Hi all
I'm currently benchmarking Lucene to get an understanding of what
optimisations are available for long queries, and wanted to check what
the recommended approach is.
Unsurprisingly a naive approach to long queries (just keep adding SHOULD
clauses to a big BooleanQuery) scales close to linearly in the number of
terms, which beyond a certain point isn't good enough.
The obvious solution is to prune the query in order to reduce the number
of documents which need scoring, and this is easy to do, but has the
downside that none of the pruned terms are used for scoring.

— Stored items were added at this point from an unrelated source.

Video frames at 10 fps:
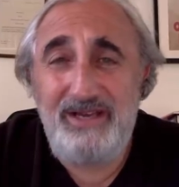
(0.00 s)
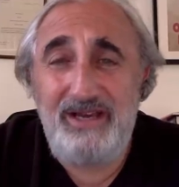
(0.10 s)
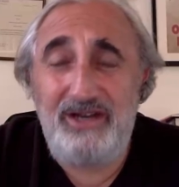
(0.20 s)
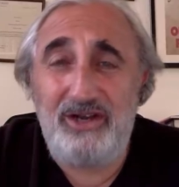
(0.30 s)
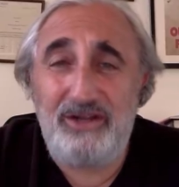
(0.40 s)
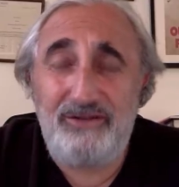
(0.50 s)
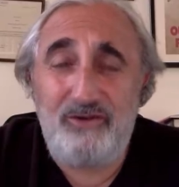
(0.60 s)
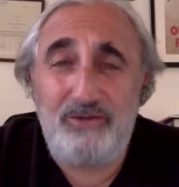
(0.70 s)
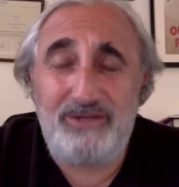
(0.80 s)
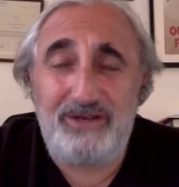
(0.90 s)
and other
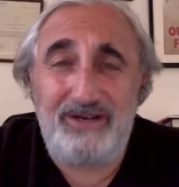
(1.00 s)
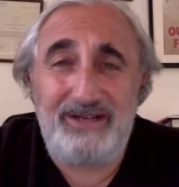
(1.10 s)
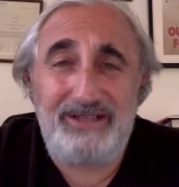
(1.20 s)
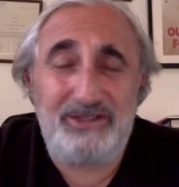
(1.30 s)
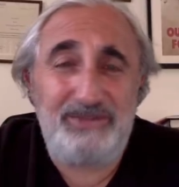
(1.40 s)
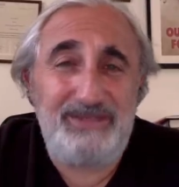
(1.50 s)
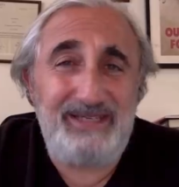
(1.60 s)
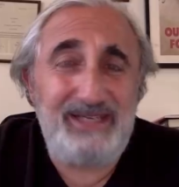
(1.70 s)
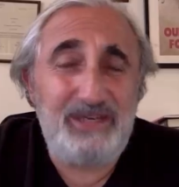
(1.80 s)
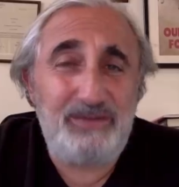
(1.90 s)
forms that are likely to be
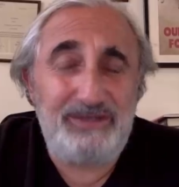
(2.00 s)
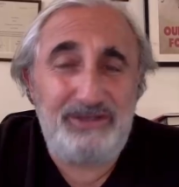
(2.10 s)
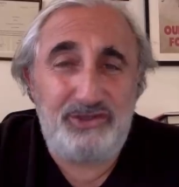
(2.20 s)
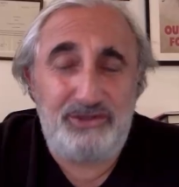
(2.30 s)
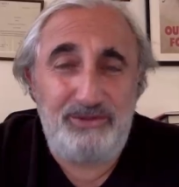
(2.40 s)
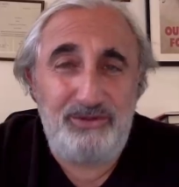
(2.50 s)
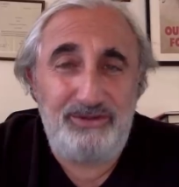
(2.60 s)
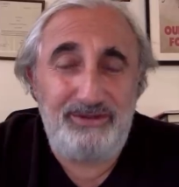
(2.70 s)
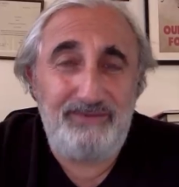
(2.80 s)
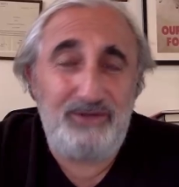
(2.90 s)
equally
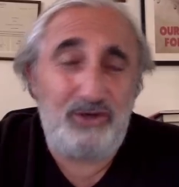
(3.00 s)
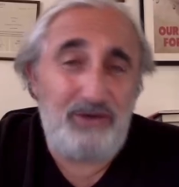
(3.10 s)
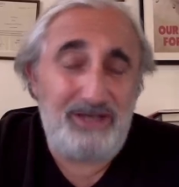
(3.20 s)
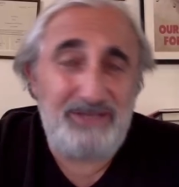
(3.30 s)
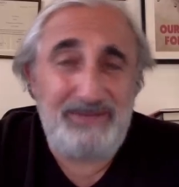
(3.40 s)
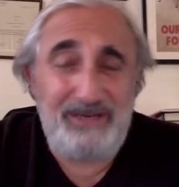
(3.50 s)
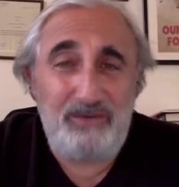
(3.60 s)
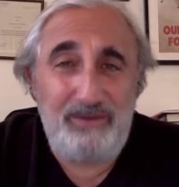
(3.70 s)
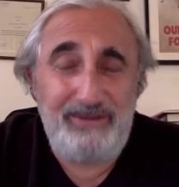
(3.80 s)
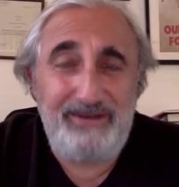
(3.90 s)
distributed across men and
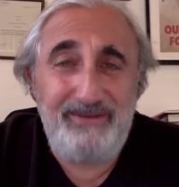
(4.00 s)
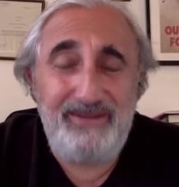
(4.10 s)
women.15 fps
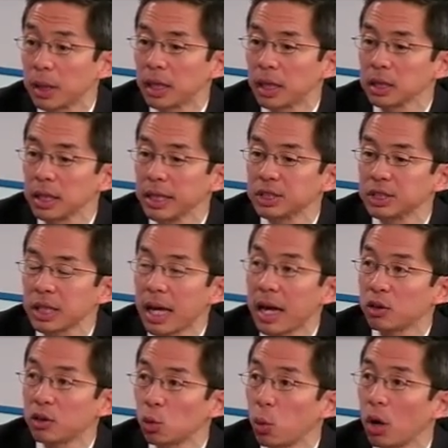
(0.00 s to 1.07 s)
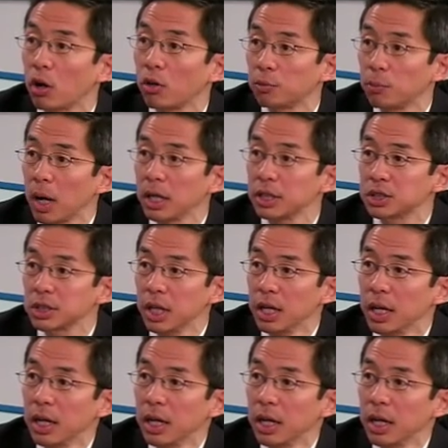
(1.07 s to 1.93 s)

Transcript: but at least at 12 months,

In Xapian there's a handy query operator called OP_AND_MAYBE, where only
terms on the left-hand-side are used to select documents, with terms on
the right-hand-side used for scoring only. This performs much better for
long queries if less discriminative terms are moved onto the
right-hand-side.
I tried to replicate this approach in Lucene using the following query
(in QueryParser syntax):
+(some mandatory terms) and some other terms for scoring only
The presence of a MUST clause in the outer BooleanQuery forces the
remaining SHOULD clauses to be purely optional and not expand the set of
documents scored, so this has the right semantics. However the
performance benefit isn't there -- in a test with 200 query terms in
total, it quickly becomes slower than a plain flat BooleanQuery once the
number of terms in the mandatory part of the query exceeds 5 or so.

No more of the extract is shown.